細胞老化防ぐ酵素特定 熊大、米科学誌に発表

西日本新聞

 熊本大発生医学研究所の中尾光善教授(細胞医学)などの研究班は、ヒトの体内にある酵素の一種「SETD8(セット・ディー・エイト)」が、細胞の老化を防ぐ性質を持つことを突き止めたと1日付の米科学誌電子版に発表した。

 研究班によると、SETD8と細胞の老化との関わりが解明されたのは初めて。中尾教授は「酵素の量を調整する技術の開発を進め、加齢に伴う病気の予防や老化の仕組みの解明につなげたい」としている。

 SETD8は細胞の増殖や遺伝子の働きを調節する酵素として知られていた。

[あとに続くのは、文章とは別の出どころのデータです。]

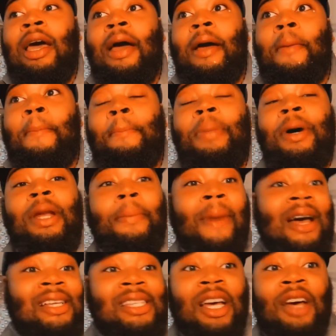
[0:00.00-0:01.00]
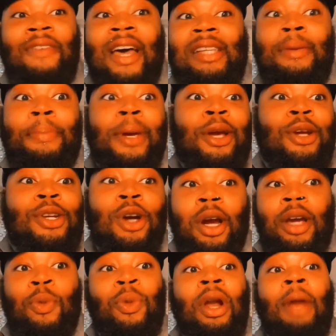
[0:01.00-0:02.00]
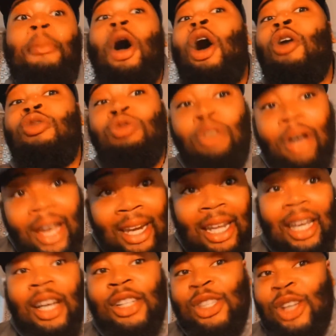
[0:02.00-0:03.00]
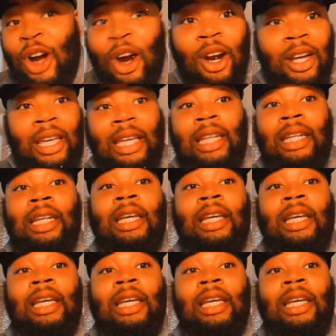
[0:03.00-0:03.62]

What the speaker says: putting myself as a bigger target when I'm already a target.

研究班は、ヒトの正常な細胞からSETD8の量を減らす実験を繰り返し、いずれも細胞が老化することを確認した。

 マウス実験では、年齢を重ねて細胞が分裂を繰り返したり酸化したりすると、増殖機能が衰えた「老化細胞」が増加。細胞のがん化を防ぐ機能が働く一方で、さまざまな病気を引き起こすという。

 研究班は「酵素を利用して細胞の老化を適切に制御することで、全身の老化を防ぎ、健康維持につながる可能性がある」としている。